## THE TASK
When writing out the listing below, reproduce every word exactly and skip the pictures.

== INFORMATION GIVEN

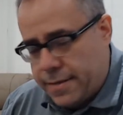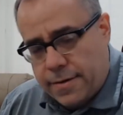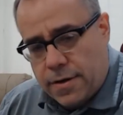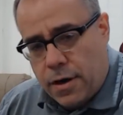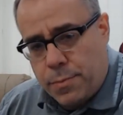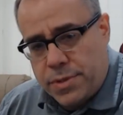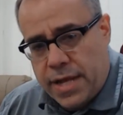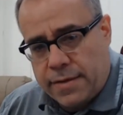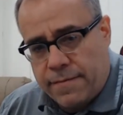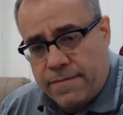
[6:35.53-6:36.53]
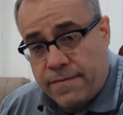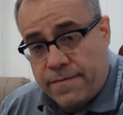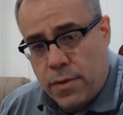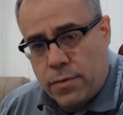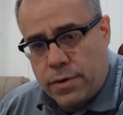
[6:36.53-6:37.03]
card protector, from
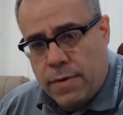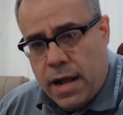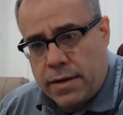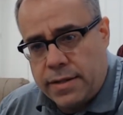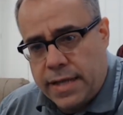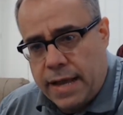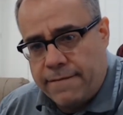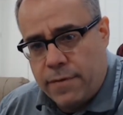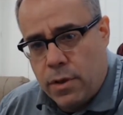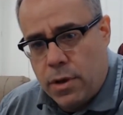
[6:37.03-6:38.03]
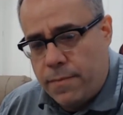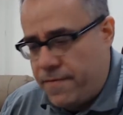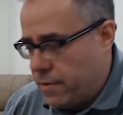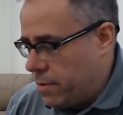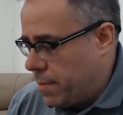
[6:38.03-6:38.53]
floating around in the envelope
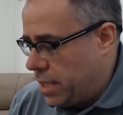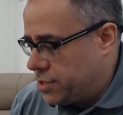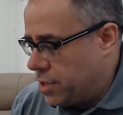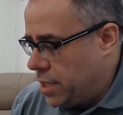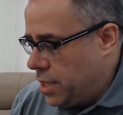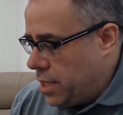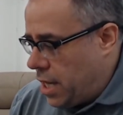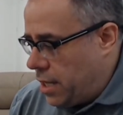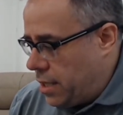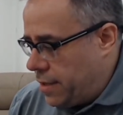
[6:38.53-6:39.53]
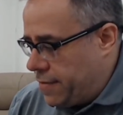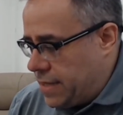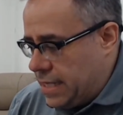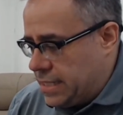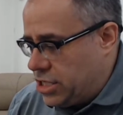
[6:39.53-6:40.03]
very much.
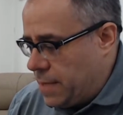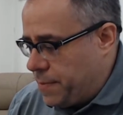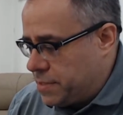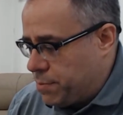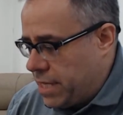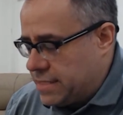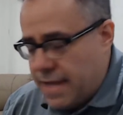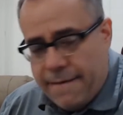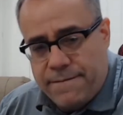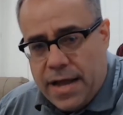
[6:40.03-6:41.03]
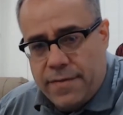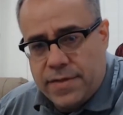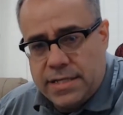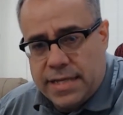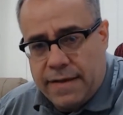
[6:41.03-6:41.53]
The cheapest place I've found
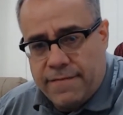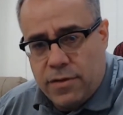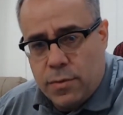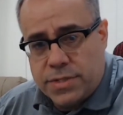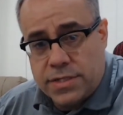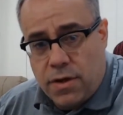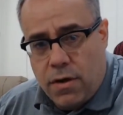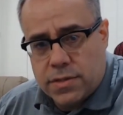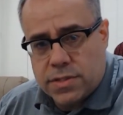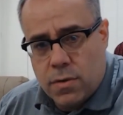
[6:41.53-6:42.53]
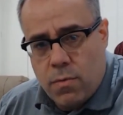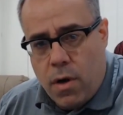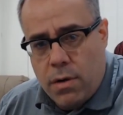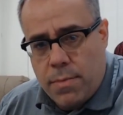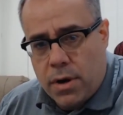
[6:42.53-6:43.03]
these envelopes is also
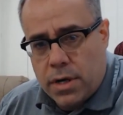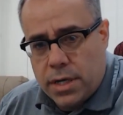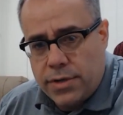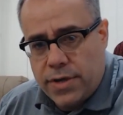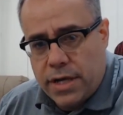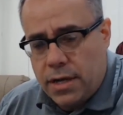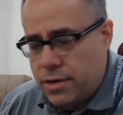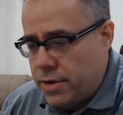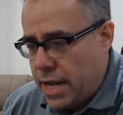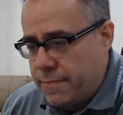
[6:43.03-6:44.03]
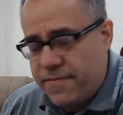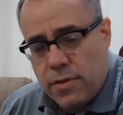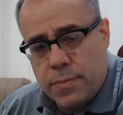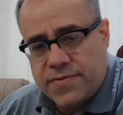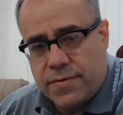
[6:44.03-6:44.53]
Walmart. You get 100
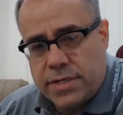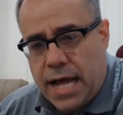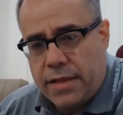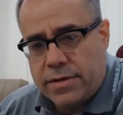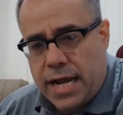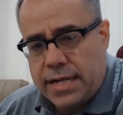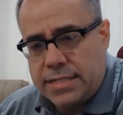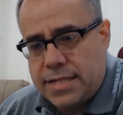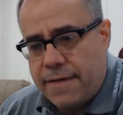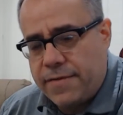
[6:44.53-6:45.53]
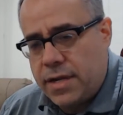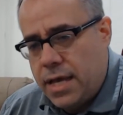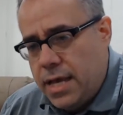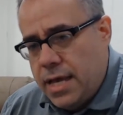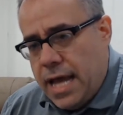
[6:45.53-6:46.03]
envelopes for $1.97.
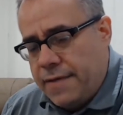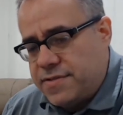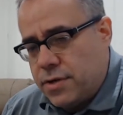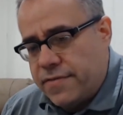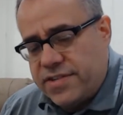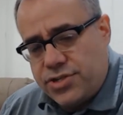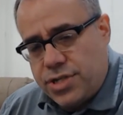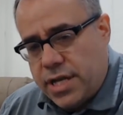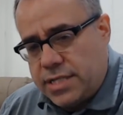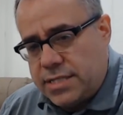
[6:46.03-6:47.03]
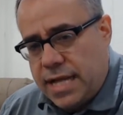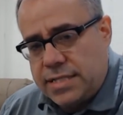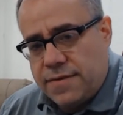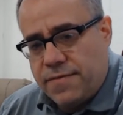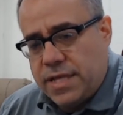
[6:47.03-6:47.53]
I've searched
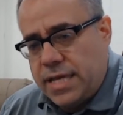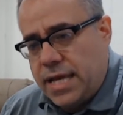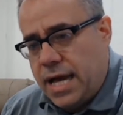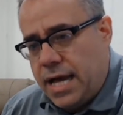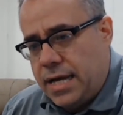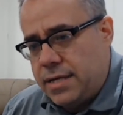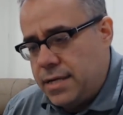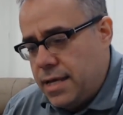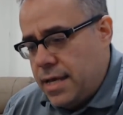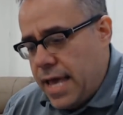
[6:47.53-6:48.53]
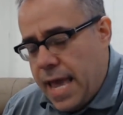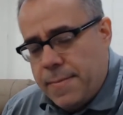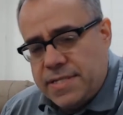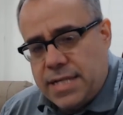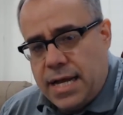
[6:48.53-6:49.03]
extensively on
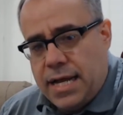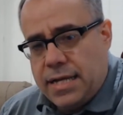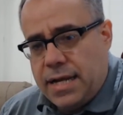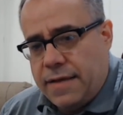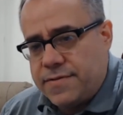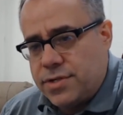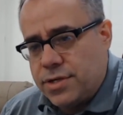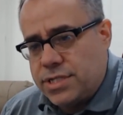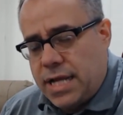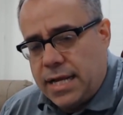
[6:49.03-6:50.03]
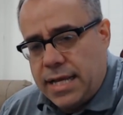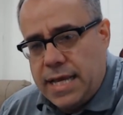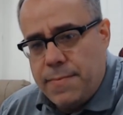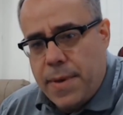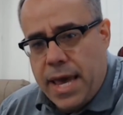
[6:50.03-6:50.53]
Amazon. I've searched on
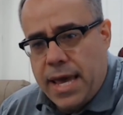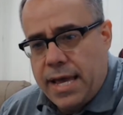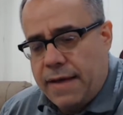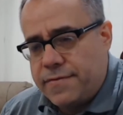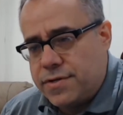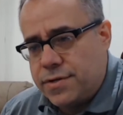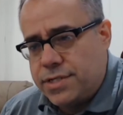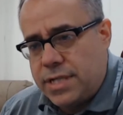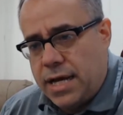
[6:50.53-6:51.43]
eBay. I've searched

====

## TASK RESULT
[6:35.53-6:36.53]
[6:36.53-6:37.03]
card protector, from
[6:37.03-6:38.03]
[6:38.03-6:38.53]
floating around in the envelope
[6:38.53-6:39.53]
[6:39.53-6:40.03]
very much.
[6:40.03-6:41.03]
[6:41.03-6:41.53]
The cheapest place I've found
[6:41.53-6:42.53]
[6:42.53-6:43.03]
these envelopes is also
[6:43.03-6:44.03]
[6:44.03-6:44.53]
Walmart. You get 100
[6:44.53-6:45.53]
[6:45.53-6:46.03]
envelopes for $1.97.
[6:46.03-6:47.03]
[6:47.03-6:47.53]
I've searched
[6:47.53-6:48.53]
[6:48.53-6:49.03]
extensively on
[6:49.03-6:50.03]
[6:50.03-6:50.53]
Amazon. I've searched on
[6:50.53-6:51.43]
eBay. I've searched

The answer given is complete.